Wednesday, May 23, 2018
News Roundup

Advocates for the homeless prevented from reopening Clearwater shelter

CLEARWATER — Clearwater's shelter and day center for the homeless opened in 1998, the brainchild of a police chief and built with $650,000 in taxpayer funds.

The Clearwater Homeless Intervention Project was, by most measures, a success. Over the years it lowered crime; mandated curfews, work and counseling; and housed 10,000 men, women and children otherwise destined for the street.

But last May, after a state grant was frozen and the city eliminated $100,000 of yearly funding, CHIP closed. The empty building became a squatters' haven on a dead-end neighborhood road.

In the months since, as homeless numbers continued to rise, CHIP leaders sought to reoccupy the center with mental health counseling or a shelter for homeless families.

But they say they've been hindered by a powerful force: city leaders and planning officials, who have blocked any new social services there because of a 15-year-old policy.

CHIP's permit allowed a shelter only as long as the police substation there stayed open, planners said. The police department closed the substation in November and has no plans to move back in.

That's a "frustrating" obstacle for homeless advocates, said CHIP board chairman Carlton Ward. "We worked so hard to get funding to build a nice facility," he said. "All we can do is . . . mothball the building. Close it up and let it sit."

But for city leaders and homeowners in the East Gateway neighborhood east of downtown, who have for years crusaded against CHIP and the St. Vincent de Paul soup kitchen next door, it marks another step toward ridding the neighborhood of the homeless and social services.

In a November email, after plans for a family shelter were dropped, City Manager Bill Horne wrote to the City Council, "I hope this is the end." Horne said this month that daytime services are still being offered there without authorization.

Neighbors of the center and soup kitchen say East Gateway's safety and property values have been threatened by the services' "clients." City leaders have mostly listened and agreed.

Four months after CHIP's closure, Mayor Frank Hibbard asked whether the decades-old soup kitchen would pack up and move. Upon their refusal, he said they "never really cared much about the community."

On Thursday night, the council discussed a list of conditions that kitchen leaders said would convince them to move. Some, however, fell outside of the city's jurisdiction. Hibbard said he was interested, though he admitted many were "difficult."

Last month, a city development board rejected a proposed Catholic shelter for poor pregnant women because its building, a defunct nunnery, was too close to the soup kitchen — three football fields away.

But CHIP, with its showers, washing machines, 68 beds and two cribs, was something more than a home. The "tough love" shelter required residents to pass drug tests and find a job within a week. The day center connected the homeless with a service network of bus passes, counseling and rehabilitation.

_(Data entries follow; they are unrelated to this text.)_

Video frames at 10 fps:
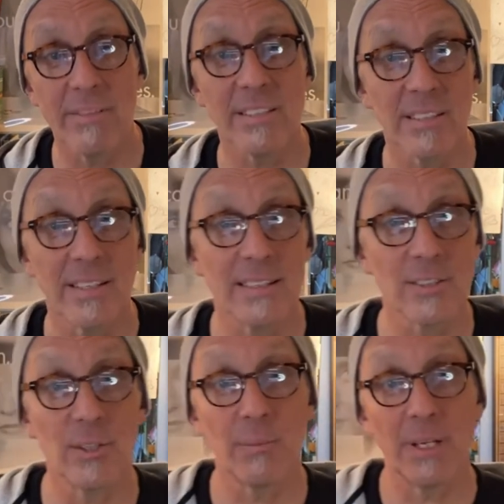that's
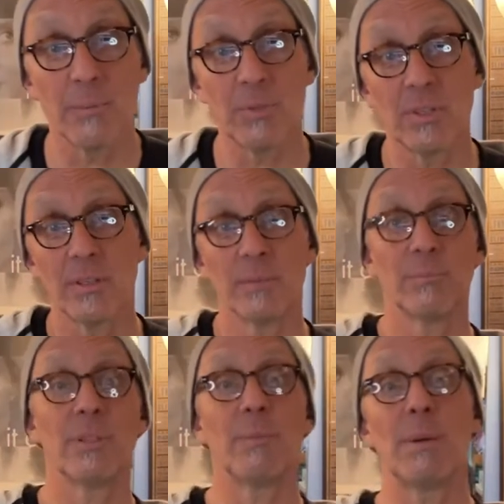going to be up to
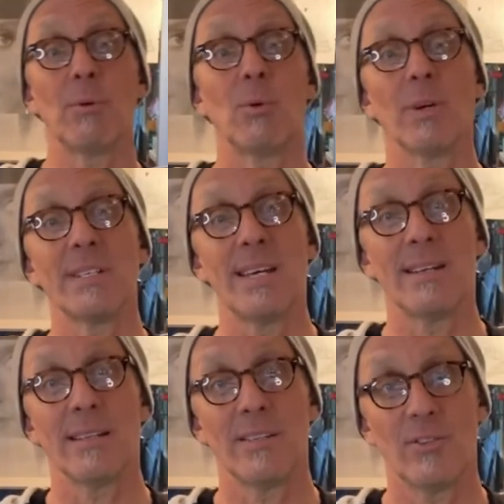the people who are
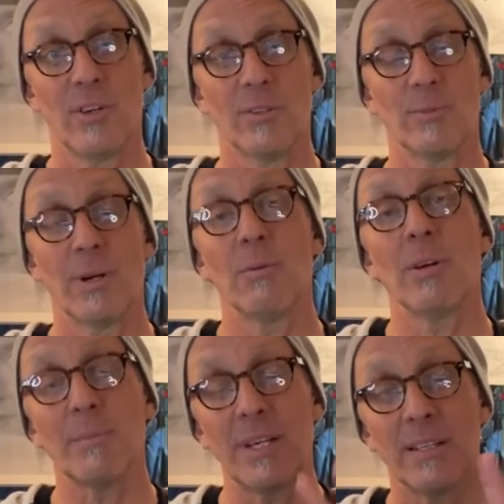attending the shows, but I want
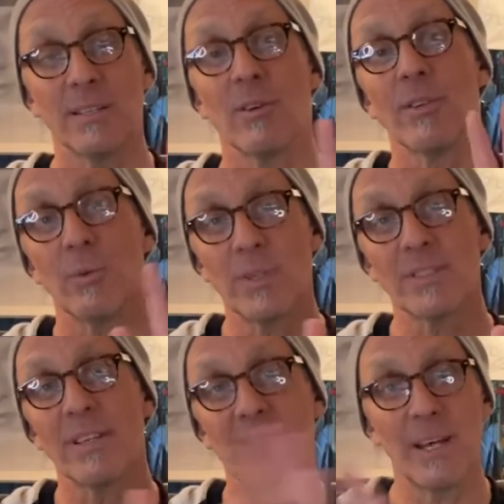to be clear on the risk
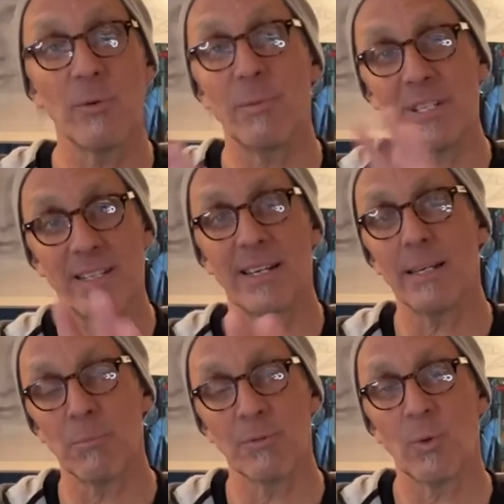that they would be
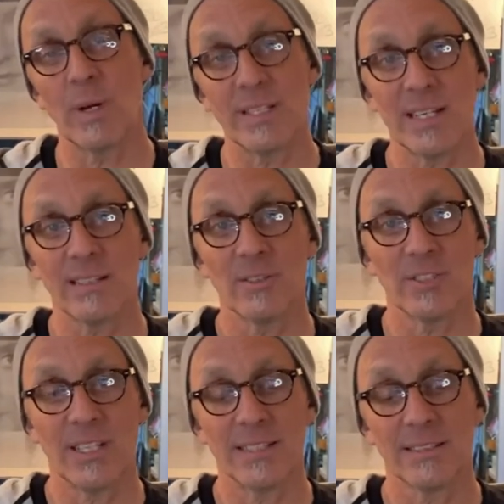taking before I take those
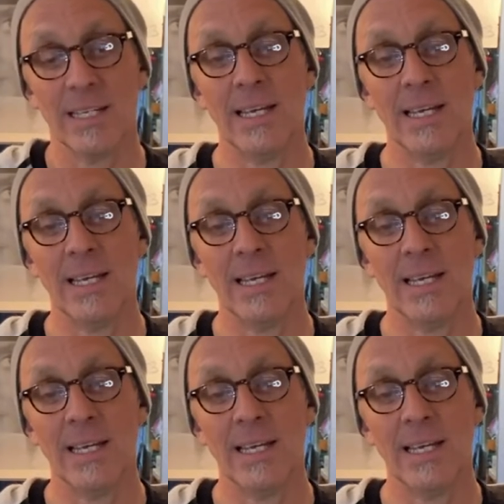gigs.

"CHIP served a real function: It was a place where people could come first and start getting involved," said Sarah Snyder, executive director of the Pinellas County Coalition for the Homeless. "There isn't a location like that now."

The need for services remains, especially in Clearwater and North Pinellas, where advocates say homeless folks are moving because of crackdowns in downtown St. Petersburg. Frank Murphy, president of Catholic Charities, which runs the long-term shelter Pinellas Hope, told the Tampa Bay Times that Clearwater and North Pinellas are seeing "more homeless than ever."

When CHIP opened, the Pinellas County Coalition for the Homeless estimated the county was home to about 3,000 homeless people. The group's last count, in 2009, found more than 6,000 homeless people, nearly a third of whom are children.

Clearwater leaders maintain that relocating homeless services to outside city limits, like the shelter at Safe Harbor and the "tent city" at Pinellas Hope, is the best way to conserve public funding.

To defend their strategy, they point to St. Petersburg's homelessness consultant, Robert Marbut, who has pushed for centralized homeless services, coordinated countywide.

But in his final report in November, Marbut called the closure of CHIP "non-strategic" and said it presented "major challenges to the overall service delivery network."

The lack of local housing and services for families with children, Marbut added, remains at "crisis level." Neither Safe Harbor nor Pinellas Hope accepts children. CHIP did.

Retired Clearwater police Chief Sid Klein, who helped create the center at 1339 Park St., said CHIP had long balanced the soup kitchen's offerings and called its closure "a step backward" for the long-term homeless problem.

But resistance to social services in the neighborhood, Klein said, had always been too strong.

"It was probably inevitable that the opposition to CHIP's existence," he said, "ultimately won out in the end."